S’agissant de l’accord UE-Turquie, Yves Bertoncini reconnait que « si on se situe sur un plan moral, nul doute que ce qui se passe n’est pas glorieux pour les européens, de même qu’il n’est pas glorieux qu’on atteigne ces jours-ci les 20 000 morts dans la Mer Méditerranée depuis 2014. Ce n’est pas glorieux parce que les Européens ont une tradition d’accueil, et c’est d’ailleurs un peu dans leur intérêt d’accueillir des demandeurs d’asile compte tenu du déclin démographique. Mais ceci étant, sur le plan politique, il faut bien constater qu’il y a eu des divisions profondes en Europe.

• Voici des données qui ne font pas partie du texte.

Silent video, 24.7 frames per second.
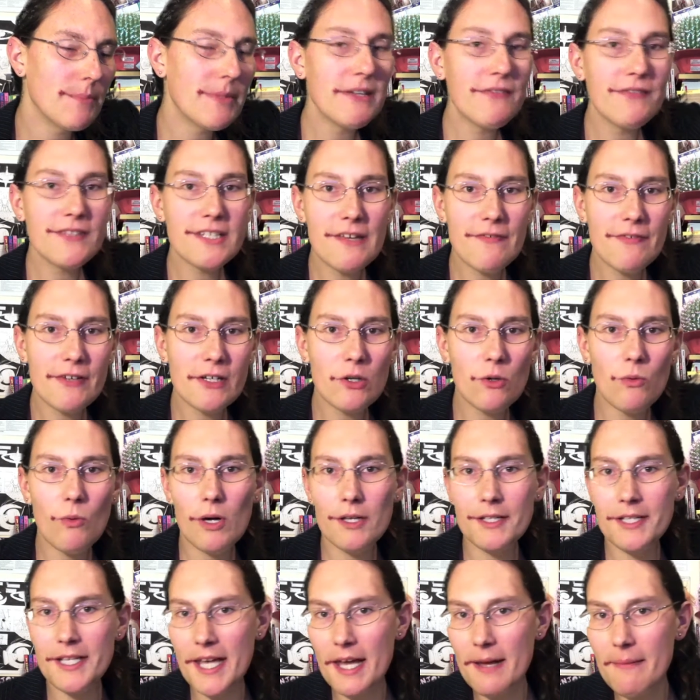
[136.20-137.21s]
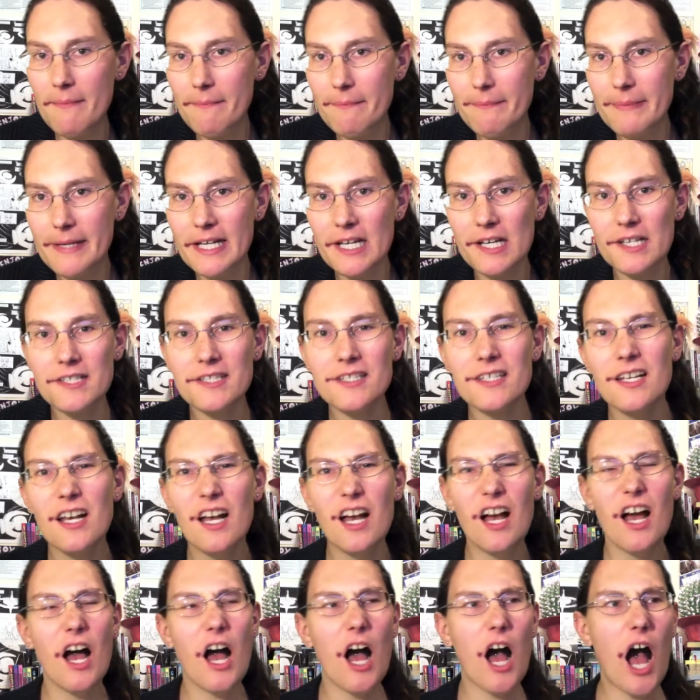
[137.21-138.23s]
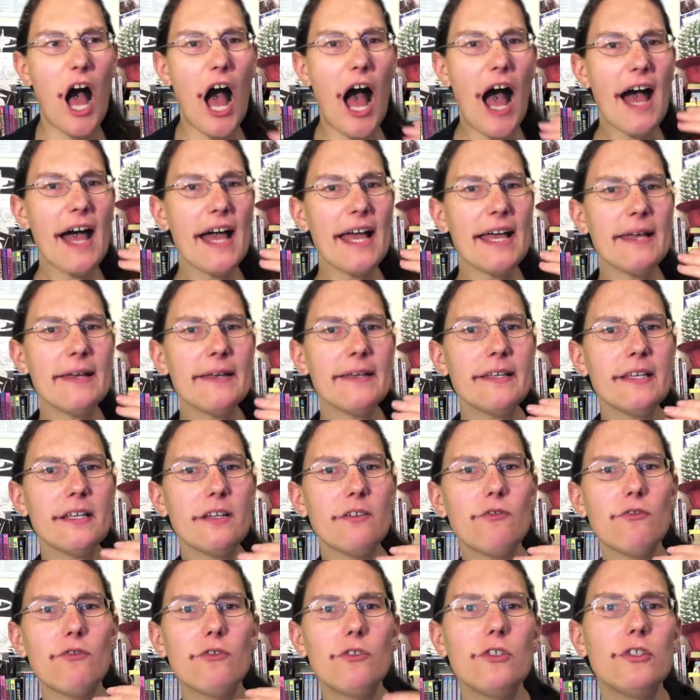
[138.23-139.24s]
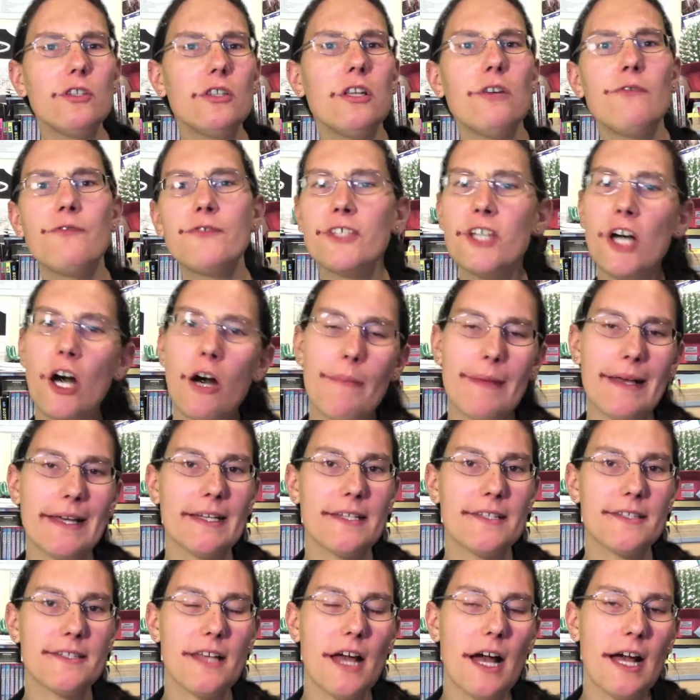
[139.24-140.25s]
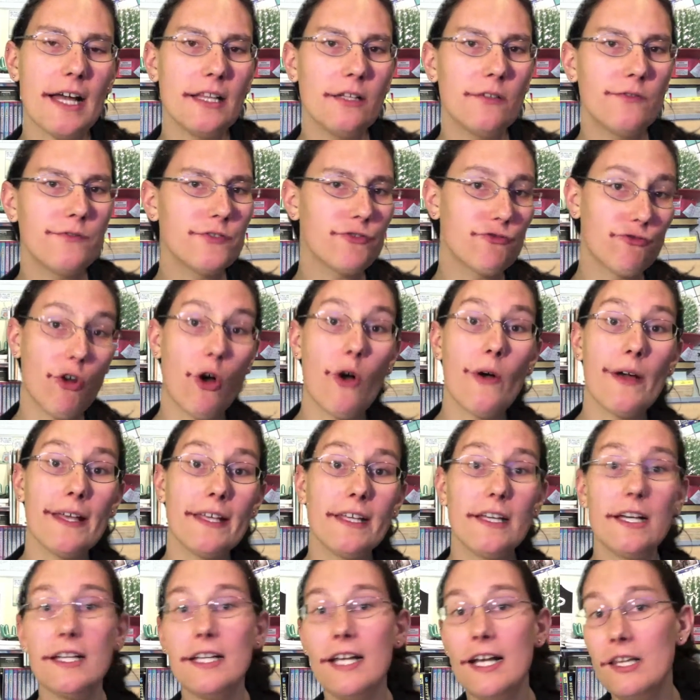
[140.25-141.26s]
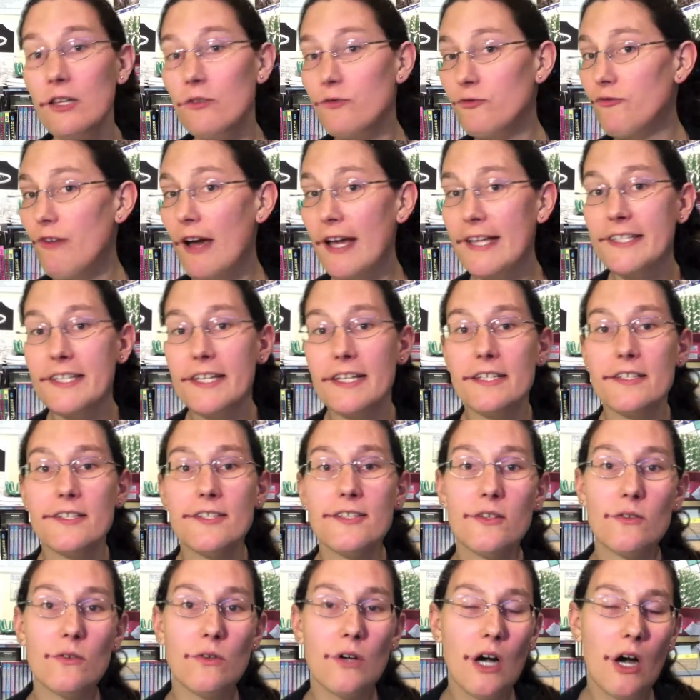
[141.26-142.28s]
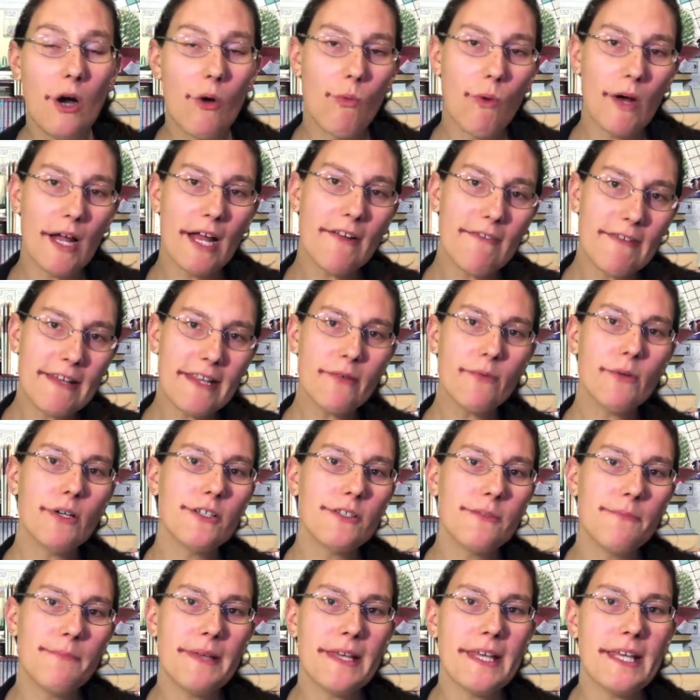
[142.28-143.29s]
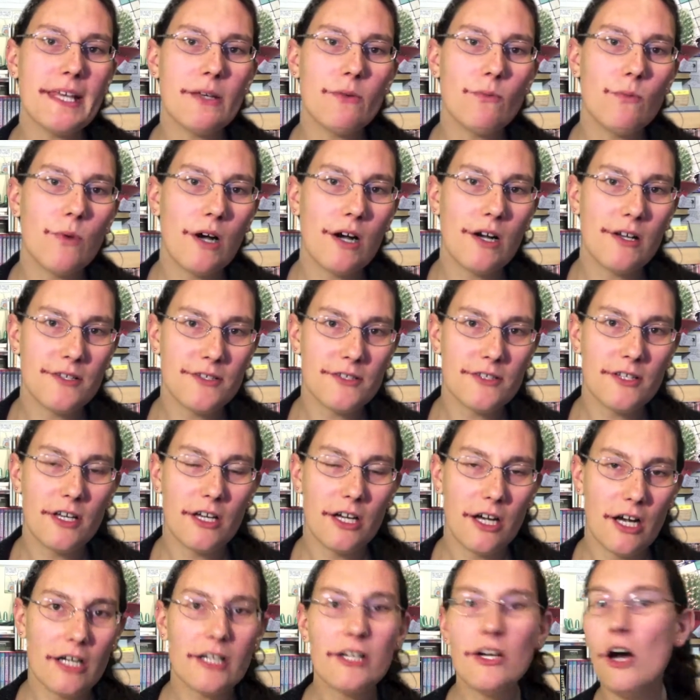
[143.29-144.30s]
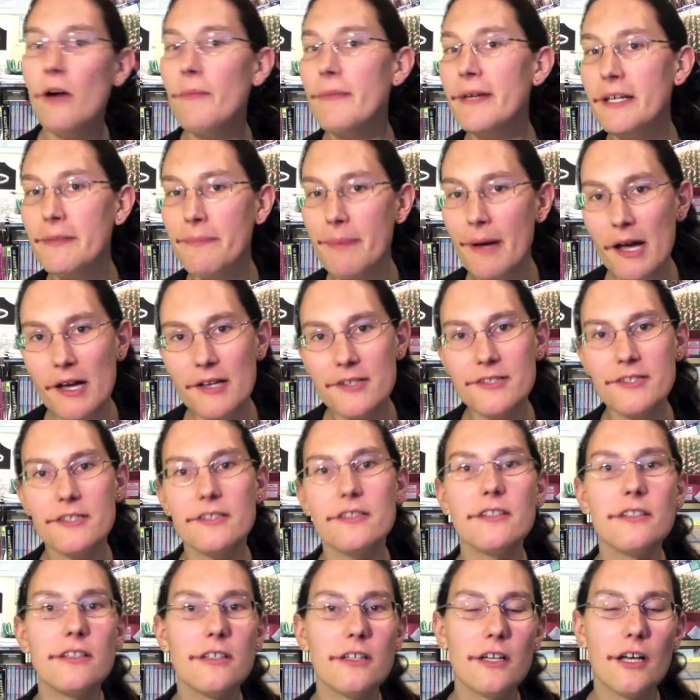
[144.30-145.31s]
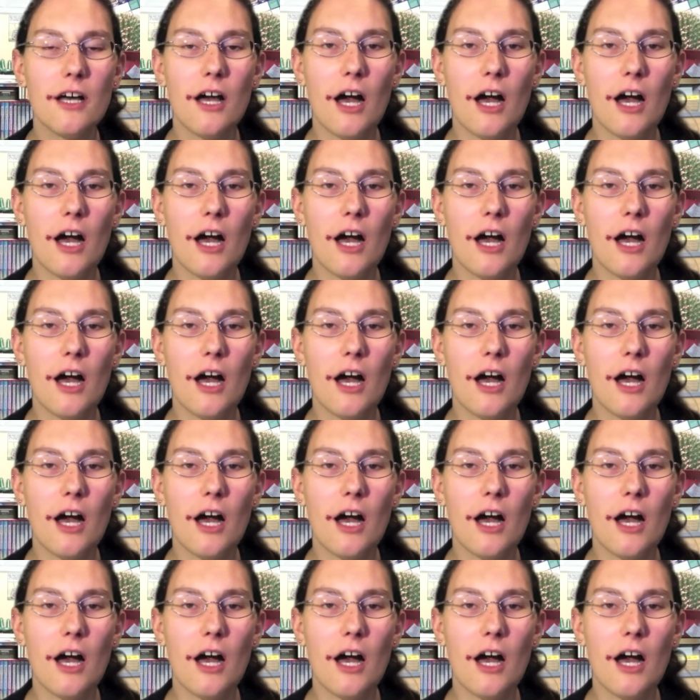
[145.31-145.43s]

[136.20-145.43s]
Bit of a difficult one here because I loved comics. I loved drawing and I loved writing. So what I really wanted to be was a comic person.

Si Angela Merkel et d’autres pays se sont montrés ouverts, d’autres pays ont été extrêmement fermés parce qu’ils ont considéré les demandeurs d’asile non pas comme des victimes mais comme des menaces dont il faudrait se prémunir ».

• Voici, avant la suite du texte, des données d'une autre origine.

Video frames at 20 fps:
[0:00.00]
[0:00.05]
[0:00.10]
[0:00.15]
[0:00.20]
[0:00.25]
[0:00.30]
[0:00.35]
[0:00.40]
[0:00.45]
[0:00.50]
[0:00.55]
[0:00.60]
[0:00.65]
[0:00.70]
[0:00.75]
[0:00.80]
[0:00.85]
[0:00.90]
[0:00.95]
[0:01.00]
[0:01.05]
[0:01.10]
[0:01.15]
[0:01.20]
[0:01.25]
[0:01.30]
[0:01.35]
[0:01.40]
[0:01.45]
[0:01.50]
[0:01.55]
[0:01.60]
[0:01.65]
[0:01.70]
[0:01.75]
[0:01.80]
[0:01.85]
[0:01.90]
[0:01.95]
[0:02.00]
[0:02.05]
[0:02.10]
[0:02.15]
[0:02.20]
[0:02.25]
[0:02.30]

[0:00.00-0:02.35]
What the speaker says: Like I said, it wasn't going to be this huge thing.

Pour le Président du ME-F, il apparait primordial de répondre à cette crise de façon équilibrée afin de ne pas tomber dans le « culte du « no border » ». « Il y a des frontières en Europe et c’est d’ailleurs bien parce qu’il y en a et qu’elles sont contrôlées correctement qu’on peut distinguer les demandeurs d’asile et les migrants économiques. » Quand on l’interroge sur son analyse de la gestion européenne des frontières, il considère que le principal problème tient à l’absence « de consensus européen sur la répartition solidaire des réfugiés entre les Etats membres. ». Pour lui, aujourd’hui, « il n’y a pas d’équilibre qui a été trouvé au niveau européen entre le contrôle européen aux frontières, la solidarité financière et la solidarité humanitaire ». Dans cette même lignée, et au regard de la situation actuelle à la frontière greco-turque, il estime « qu’il ne faut pas laisser tous ces demandeurs d’asile en Grèce, car c’est l’Europe qu’ils veulent rejoindre, pas la Grèce. C’est en ce sens que la réponse de la France et de l’Europe est déséquilibrée ».

Pour conclure, Yves Bertoncini nous rappelle que la gestion des flux migratoires par l’Union européenne ne devrait être uniquement guidée par une logique pragmatique, mais dans le respect des valeurs européennes. Il relève ainsi que cette crise, qui se veut « le reflet d’une angoisse à la fois géopolitique et identitaire », devrait conduire, selon ses mots, « les responsables politiques à essayer de mettre de l’ordre dans ce chaos, y compris sur le plan moral, ce qui ne devrait pas être incompatible avec l’efficacité ».